Restaurant Revenue Prediction

A detailed look at this blog illustrates when and where to open a new restaurant across different regional locations.

10 min readMar 5, 2021

A wise planning of investment is very essential before establishing a new restaurant.

This blog explains an end-to-end real-world machine learning case study where I explained a few insights from my work and also have a glance at a full-fledged web-app built with the ML model. Hope the ones who enjoy reading this give a free clap !!!

Below are the sections followed through the entire blog:

Business Problem
Data Overview
Evaluation Metric
Exploratory Data Analysis And Feature Engineering
Key Insights
Transforming the data
Machine Learning Models
Model Comparison
Deployment
Future work
References

Food industry plays a crucial part in the enhancement of the country’s economy.
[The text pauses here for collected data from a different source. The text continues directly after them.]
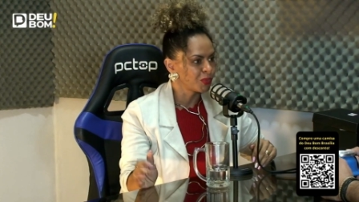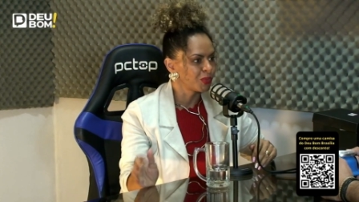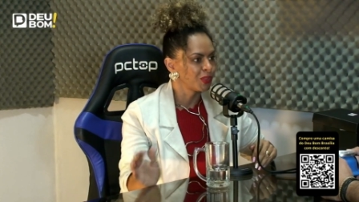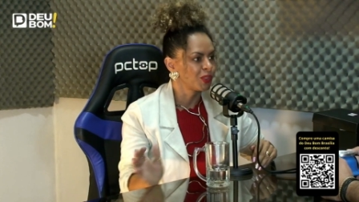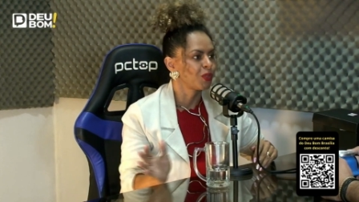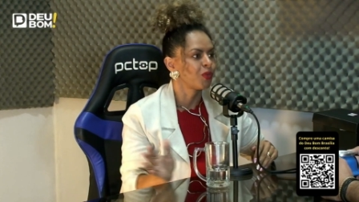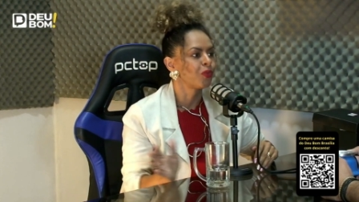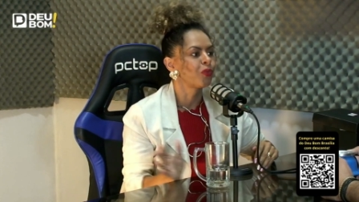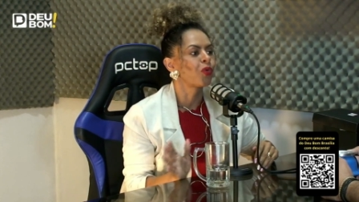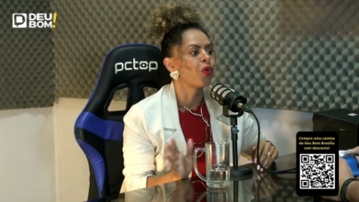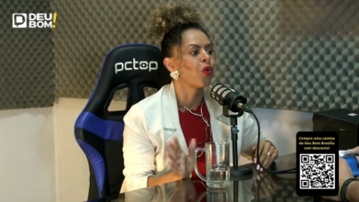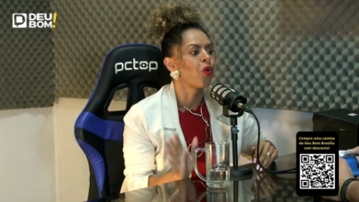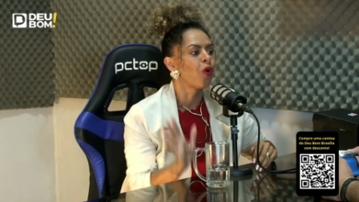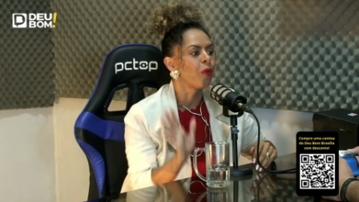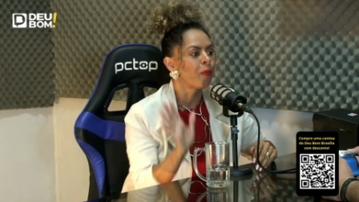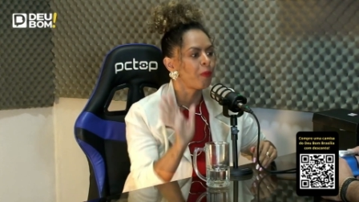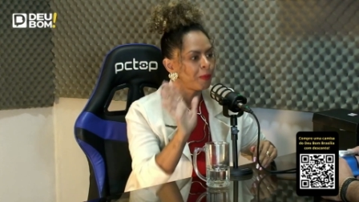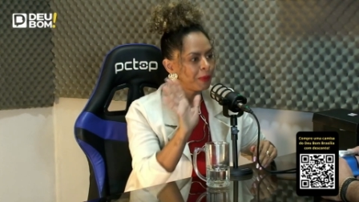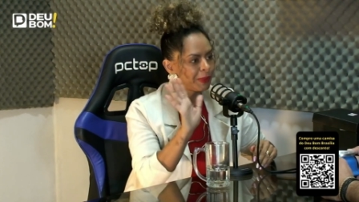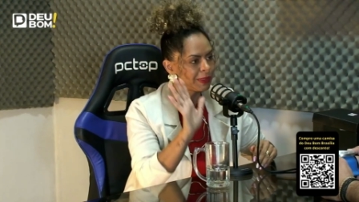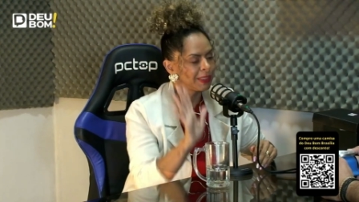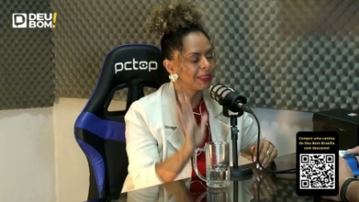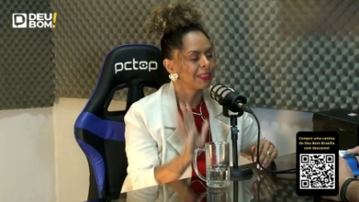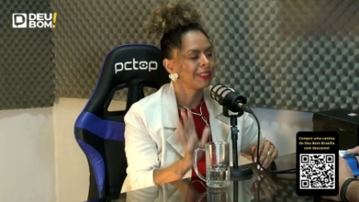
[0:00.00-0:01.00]
o seu corpo
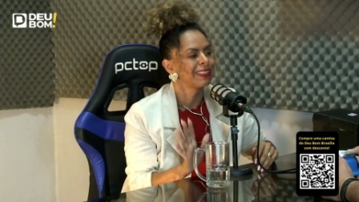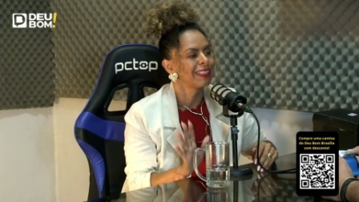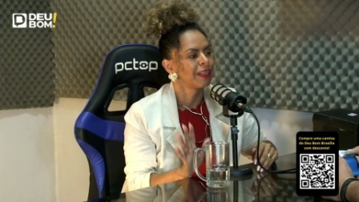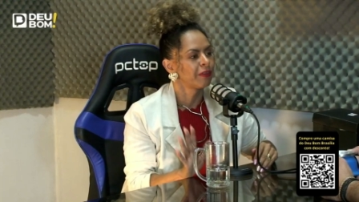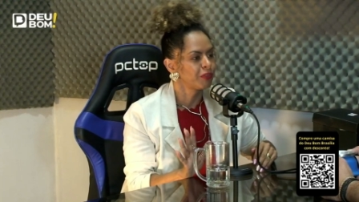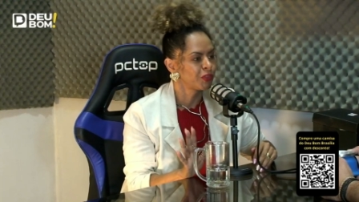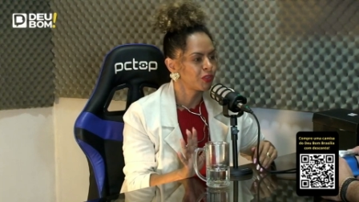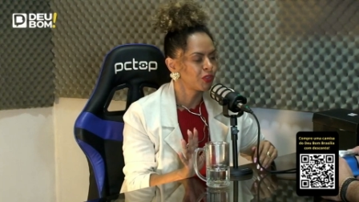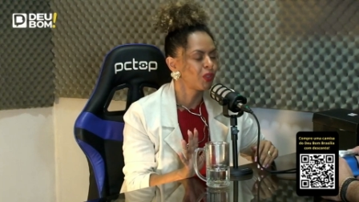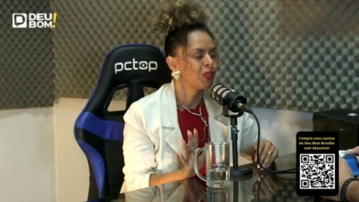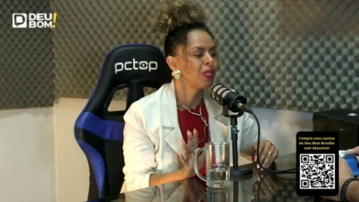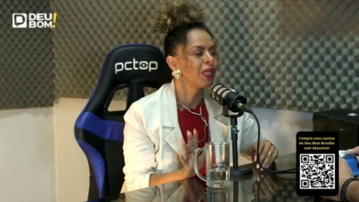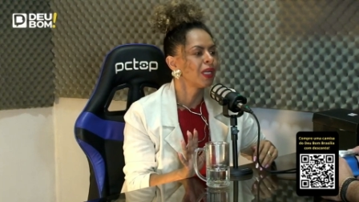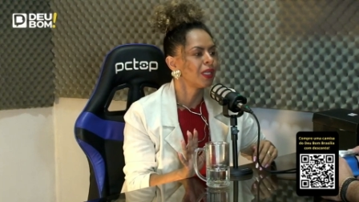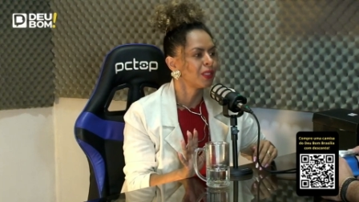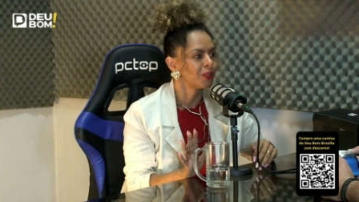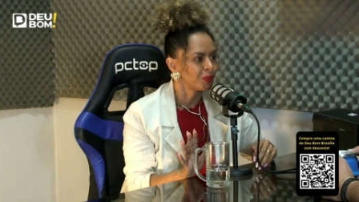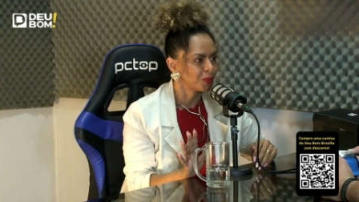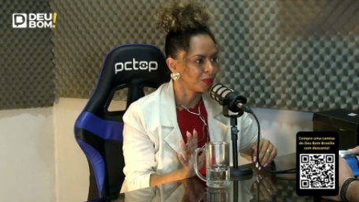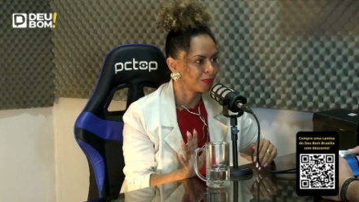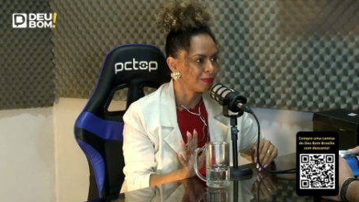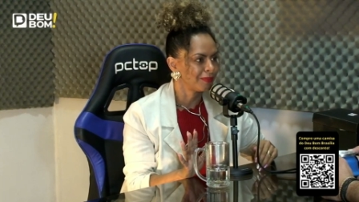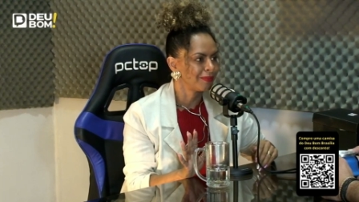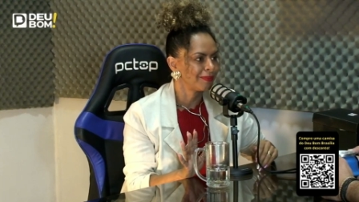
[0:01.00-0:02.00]
precisa estar
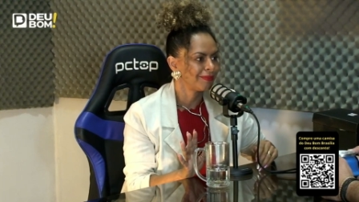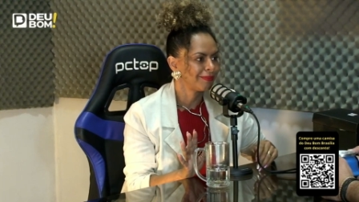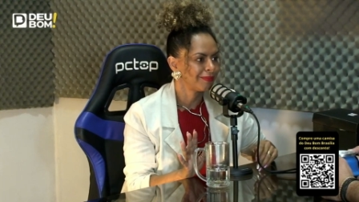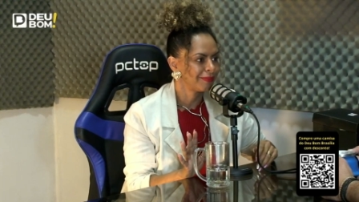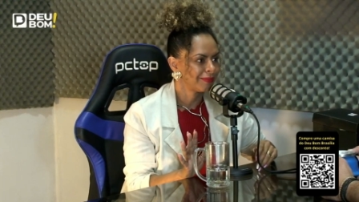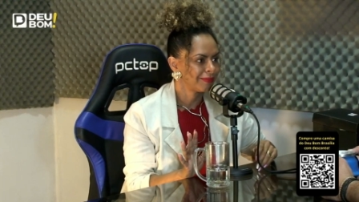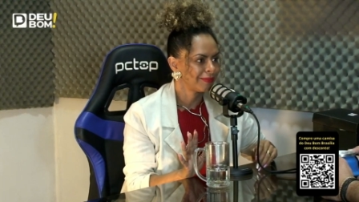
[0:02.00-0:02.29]
funcionando. Sim.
This mainly plays a key role in metropolitan cities. Where restaurants are essential parts of social gatherings and in recent days there are different varieties of quick-service restaurants like food trucks and takeaways. With this recent rise in restaurant types, it is difficult to decide when and where to open a new restaurant.

Business Problem

With over 1,200 quick-service restaurants across the globe, TFI is the company where it owns several well-known restaurants across different parts of Europe and Asia. They employ over 20,000 people in Europe and Asia and make significant daily investments in developing new restaurant sites. We have been encountered four different types of restaurants. They are inline, mobile, drive-thru, and food court. So deciding to open a new restaurant is challenging with these emerging quick-service restaurants.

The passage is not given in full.